Quinn had no such reticence. “Distracted,” he said. “Because of Trevarr. Garrie, we really need to talk about this.”
Lucia slid casually away from the table and wandered over to the mural wall. Drew ate with purpose. Robin simply waited.
Garrie sent him a hard look. “No. We don’t.”
“Fine, then!” Quinn flung his long quarterback’s legs over the side of the picnic bench, stalking off opposite of Lucia and leaving Drew being very, very quiet.
Robin looked at Garrie. Garrie looked at Robin.
And then Garrie returned to her breakfast.
“He’s wrong, you know,” Robin said, more conversationally than seemed possible in the midst of lingering tension. She pretend to contemplate her remaining burrito.
Garrie hesitated, eyes narrowed, flimsy plastic fork on the way to her mouth.
Robin said, “When the bad guys in Sedona had me, Quinn wouldn’t have let you stop him from trying to help me. And you wouldn’t have tried to make him.” Then she offered the faintest of eye rolls, raising the burrito for a tidy bite. “Not that I remember anything much about that day.”
“Just as well,” Garrie muttered, only to stuff a hasty forkful of eggs in her mouth, chewing through a wince of I shouldn’t have said that.
“It’s okay,” Robin said. “Quinn’s told me. Well, he’s told me enough. Maybe someday I’ll remember, but I doubt it—and that’s okay, too. But I know how much you risked to find me. You had a bigger problem to deal with, and splitting the group left everyone vulnerable, and Trevarr was hurt.” She looked straight at Garrie—but then, she’d always been direct. “I know what no one talks about. If he hadn’t been hurt, maybe he wouldn’t have been taken at all.”
Maybe...
Garrie suddenly ached too much for words. She couldn’t chew; she couldn’t swallow. She clapped a hand over her mouth, frozen there...trying to process the physical clutch of emotion.
Instead she found herself reaching out—a silent cry of despair, an ache so big she couldn’t contain it. Not within herself and not within the confines of this world. Nothing so distinct as a thought, but—
Pure need.
And because she was who she was, need turned to energy turned to arrowing speed. A sudden dark awareness, the heady spice of a different air, the thick sensation of a dark fog, the surrounding presence of stone...
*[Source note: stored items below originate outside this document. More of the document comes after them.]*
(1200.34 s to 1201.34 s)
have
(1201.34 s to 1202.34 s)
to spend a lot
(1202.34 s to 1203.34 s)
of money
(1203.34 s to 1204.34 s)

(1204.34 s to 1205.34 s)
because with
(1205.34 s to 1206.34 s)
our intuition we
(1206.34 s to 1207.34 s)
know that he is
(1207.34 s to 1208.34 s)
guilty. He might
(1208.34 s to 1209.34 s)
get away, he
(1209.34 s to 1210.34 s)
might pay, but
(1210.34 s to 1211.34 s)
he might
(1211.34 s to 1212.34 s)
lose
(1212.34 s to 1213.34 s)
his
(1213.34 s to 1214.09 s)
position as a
A faint smoky, familiar scent, tanging to cold bitter ash.
She froze within that burst of grief and longing, hesitating on hope. Hesitating on tangible presence, hesitating on touch. The hard slats of the picnic table bench anchored her in the park, in the city...in the desert.
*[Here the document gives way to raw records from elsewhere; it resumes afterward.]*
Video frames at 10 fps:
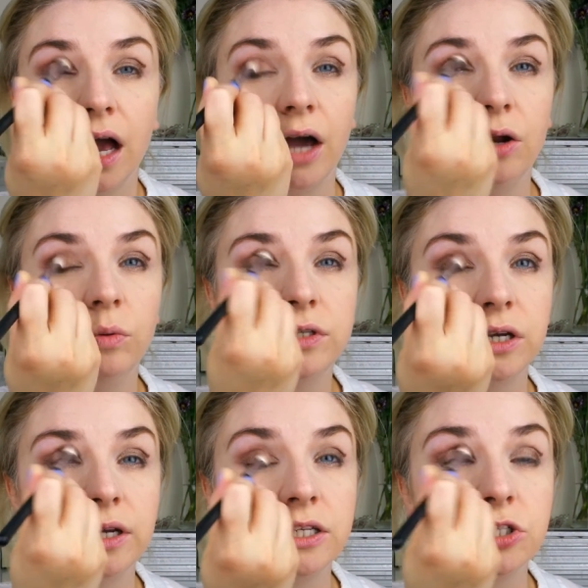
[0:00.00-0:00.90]
And all we're
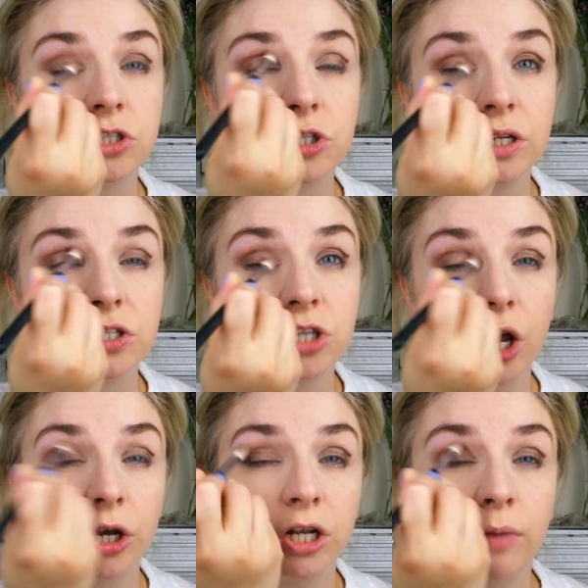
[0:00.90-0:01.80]
doing is just doing
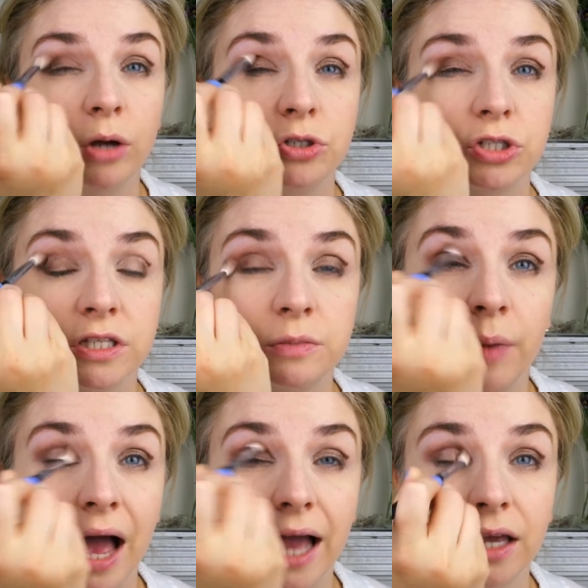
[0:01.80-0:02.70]
circular motions
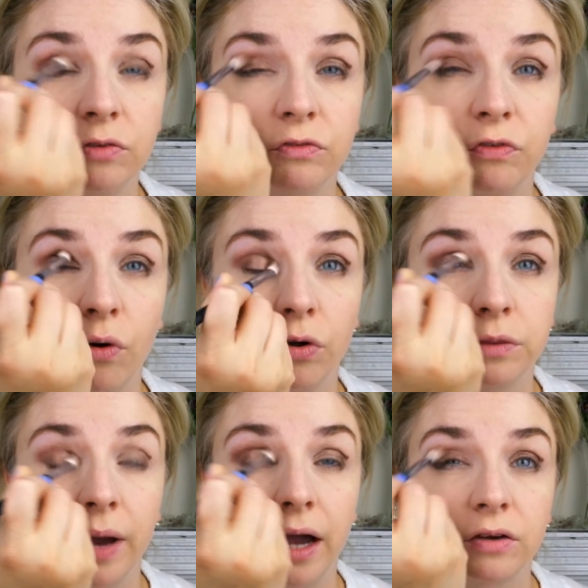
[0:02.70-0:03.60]
back and
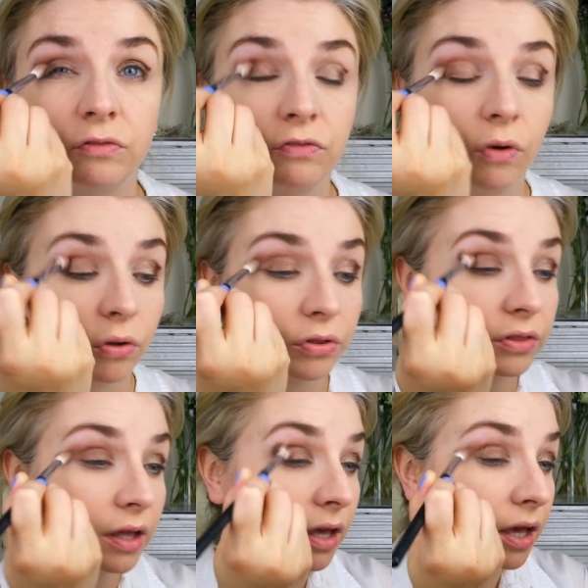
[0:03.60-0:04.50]
forth, back and forth.
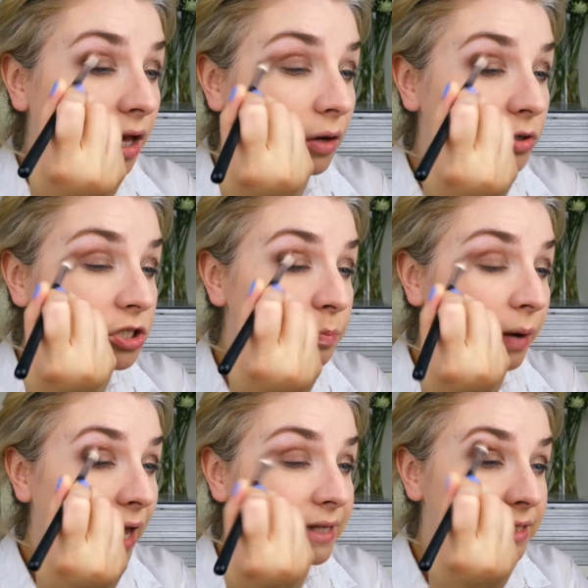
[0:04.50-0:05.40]
And we're just
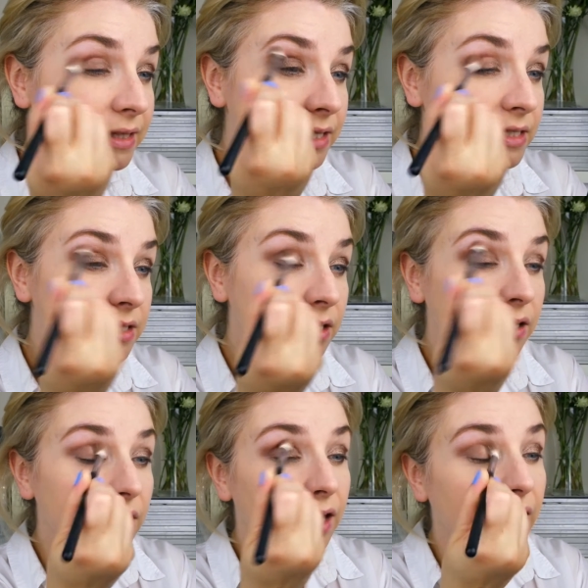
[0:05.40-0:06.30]
blending this
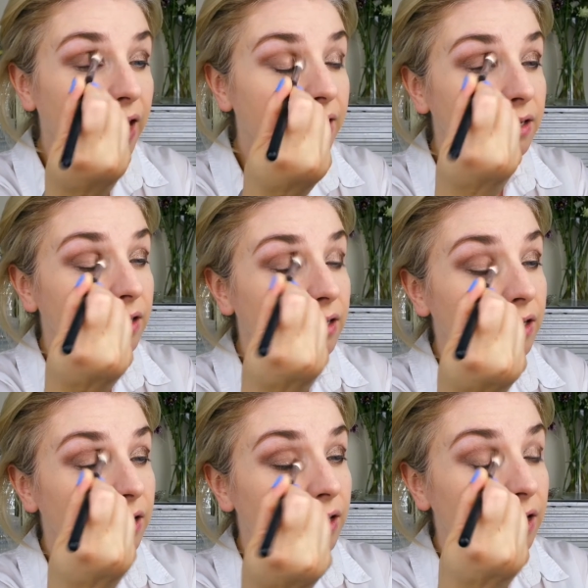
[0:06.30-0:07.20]
in.
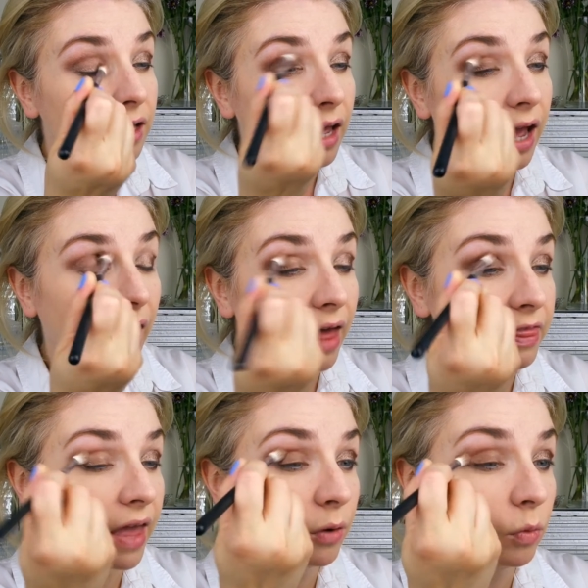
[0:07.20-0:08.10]

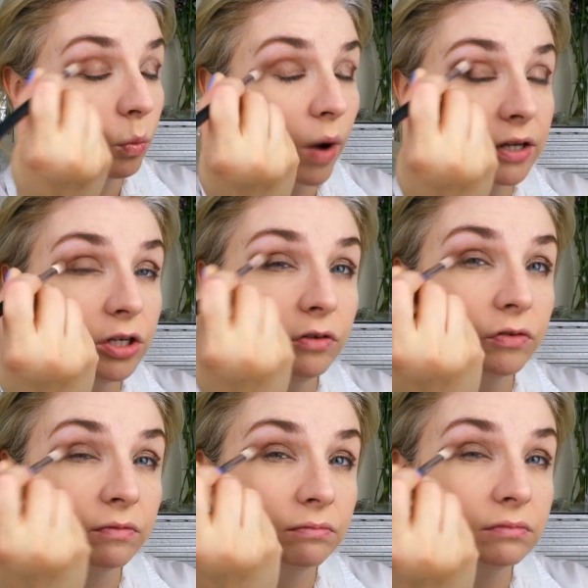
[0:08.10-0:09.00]
And then when you've
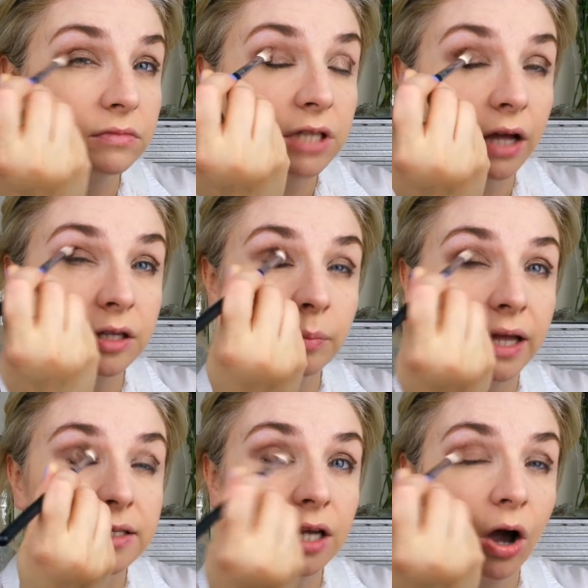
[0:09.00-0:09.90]
done the
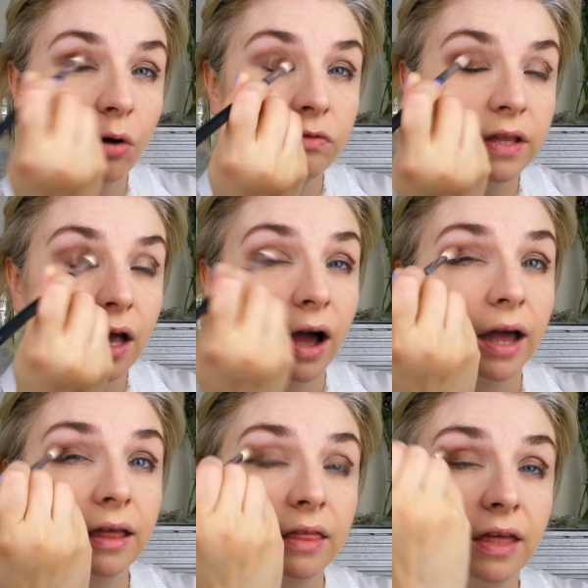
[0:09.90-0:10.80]
blending over the
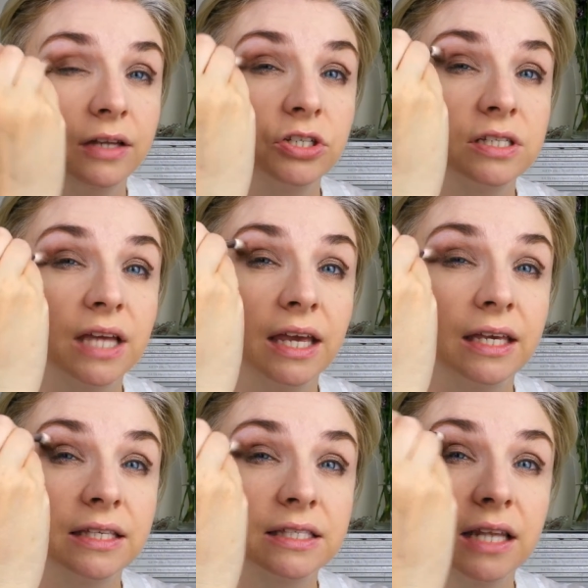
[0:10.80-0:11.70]
eye, then just take
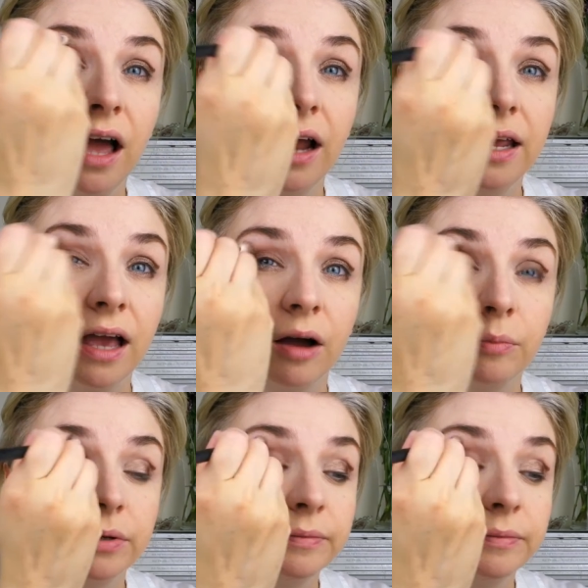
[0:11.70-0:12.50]
it slightly up.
But parts of Garrie had long known how to fly. Surely—
===
That faint smoky and familiar scent, that sensation of self, a pattern of breathing, of enduring, of—
WAKING.
Darkness surrounded her; pain and weakness engulfed her, pressing in on a body tall and muscled and ineffably male.
Trevarr.
Not just Trevarr. Self.
A startled instant of confusion, a quick surge of hope. Atreya?
Shards of agony circled his wrists to shoot along his arms, across his shoulders—slamming into the abiding ache of old damage and banding around his chest to force out a grunt of pain.
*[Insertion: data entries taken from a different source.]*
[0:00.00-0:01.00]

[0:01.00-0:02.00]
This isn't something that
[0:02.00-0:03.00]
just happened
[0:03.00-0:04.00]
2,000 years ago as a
But no more sound than that behind the hard slit of his waking eye, only a silent warning snarl Garrie could feel scraping along his throat as though it was her own. Not until his brief surge of strength fell abruptly away, crumbling in the wake of hunger and injury and becoming a blink of acceptance and vulnerability.
Garrie?
Garrie choked on a surge of joy. *I’m here,* she said, a blurt of words on impulse—a commitment to hope. *I’m looking for you.*
Disparate energies solidified with a snap, becoming she and he and them. Only then did he spark briefly into the fullness of himself, surging outward—and instantly stiffening at the quick lash of pain, a spark from wrist to wrist. Manacle to manacle, burning cold heat and a sizzle of menace. Chains for a man of strength and energy and secrets, keeping him within himself.
But he’d heard her. If he couldn’t reach outward, he could still hear.
If only she’d had words to offer.
If only she’d had more to work with than a body repeatedly drained and tortured and failing, a victim of unfettered wrath and an expert hand. Retribution suddenly gone too far, and a body now dying.
But she had nothing more to work with than shared despair and a scant remaining scrape of determination.
Something nudged her arm, pushed her shoulder. Garrie’s sense of Trevarr grew suddenly thin and wavering, a tendril of awareness stretched unto breaking.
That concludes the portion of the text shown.